No es posible prever cuándo dictará el Supremo su sentencia, explican las mismas fuentes, pero en breve debe pronunciarse sobre la petición de suspender la concesión de los créditos a Indra y EME mientras se instruye la causa, que ha solicitado SBS como medida cautelar, con el argumento de que la entrega de estos fondos a sus competidoras le causaría “un perjuicio irreparable” y se produciría una “pérdida de recursos del Estado”, ya que, sostiene, la alternativa técnica que ofrecen las dos compañías españolas es “aparentemente inviable”. De momento, SBS ha recibido un revés al rechazar el Supremo habilitar los días festivos de Navidad para acelerar la tramitación del recurso.

Esta demanda es la primera línea de ataque de General Dynamics European Land Systems (GDELS), la filial europea del gigante estadounidense, contra Indra.
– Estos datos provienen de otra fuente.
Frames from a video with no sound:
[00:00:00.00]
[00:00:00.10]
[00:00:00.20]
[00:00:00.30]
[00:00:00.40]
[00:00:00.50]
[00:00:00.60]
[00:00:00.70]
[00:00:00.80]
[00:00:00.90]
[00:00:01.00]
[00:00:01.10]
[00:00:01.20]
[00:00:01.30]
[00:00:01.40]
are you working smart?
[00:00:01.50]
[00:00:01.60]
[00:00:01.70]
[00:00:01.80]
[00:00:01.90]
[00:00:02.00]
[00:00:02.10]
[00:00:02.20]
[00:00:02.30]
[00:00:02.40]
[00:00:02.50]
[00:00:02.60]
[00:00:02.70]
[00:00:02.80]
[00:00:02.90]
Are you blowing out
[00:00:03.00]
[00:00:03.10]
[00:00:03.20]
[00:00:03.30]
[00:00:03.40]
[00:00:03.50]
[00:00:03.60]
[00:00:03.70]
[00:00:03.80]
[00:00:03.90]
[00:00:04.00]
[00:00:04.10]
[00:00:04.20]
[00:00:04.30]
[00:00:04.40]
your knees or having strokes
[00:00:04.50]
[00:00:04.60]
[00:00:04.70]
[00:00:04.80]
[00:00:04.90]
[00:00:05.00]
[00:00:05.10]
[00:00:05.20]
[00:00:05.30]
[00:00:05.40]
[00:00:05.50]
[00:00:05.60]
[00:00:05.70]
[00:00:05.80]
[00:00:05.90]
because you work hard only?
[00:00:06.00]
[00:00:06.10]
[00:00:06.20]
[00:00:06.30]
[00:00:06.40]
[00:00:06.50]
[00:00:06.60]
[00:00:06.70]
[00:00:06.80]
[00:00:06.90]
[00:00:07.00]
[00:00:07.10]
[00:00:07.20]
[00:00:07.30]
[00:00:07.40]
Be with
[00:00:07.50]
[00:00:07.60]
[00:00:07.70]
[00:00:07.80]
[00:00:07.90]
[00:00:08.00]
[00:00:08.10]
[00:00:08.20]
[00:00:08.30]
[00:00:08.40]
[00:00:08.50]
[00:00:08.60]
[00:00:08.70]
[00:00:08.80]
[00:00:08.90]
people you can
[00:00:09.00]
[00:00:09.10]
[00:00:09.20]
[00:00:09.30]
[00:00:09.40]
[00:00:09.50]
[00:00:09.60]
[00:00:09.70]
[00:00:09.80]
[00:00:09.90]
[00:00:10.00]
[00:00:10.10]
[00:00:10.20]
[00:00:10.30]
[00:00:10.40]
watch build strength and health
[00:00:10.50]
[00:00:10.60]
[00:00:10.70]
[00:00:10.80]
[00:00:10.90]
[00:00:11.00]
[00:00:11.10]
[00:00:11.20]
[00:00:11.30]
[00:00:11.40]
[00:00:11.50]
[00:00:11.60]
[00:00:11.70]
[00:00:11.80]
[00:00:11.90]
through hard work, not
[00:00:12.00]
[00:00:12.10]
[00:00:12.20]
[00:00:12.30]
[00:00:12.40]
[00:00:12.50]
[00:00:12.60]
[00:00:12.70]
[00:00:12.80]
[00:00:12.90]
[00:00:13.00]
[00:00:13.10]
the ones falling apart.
La multinacional ha anunciado que recurrirá también la propia adjudicación de los dos programas de obuses ATP por parte del Ministerio de Defensa, cuyo valor total, 7.450 millones de euros, duplica con creces el importe de los créditos asignados. En el trasfondo de este litigio está la apuesta del Gobierno por construir un campeón de la industria española de defensa capaz de negociar de igual a igual con sus homólogos europeos, un papel atribuido hasta ahora a Indra; y la decisión de la actual dirección de esta compañía de poner en marcha una división de vehículos terrestres en abierta competencia con SBS, que hasta ahora había gozado casi de monopolio en este sector.

Tras fracasar en su intento por comprar Santa Bárbara, Indra ha puesto en marcha una operación para adquirir EME, la empresa familiar del presidente de la compañía, Ángel Escribano, y de su hermano Javier, pese a la resistencia de algún accionista minoritario, como SAPA, que se ha aliado con General Dynamics para suministrar vehículos al Ejército de EE UU, y las dudas de última hora en la propia SEPI (Sociedad Estatal de Participaciones Industriales), socio mayoritario con el 28%.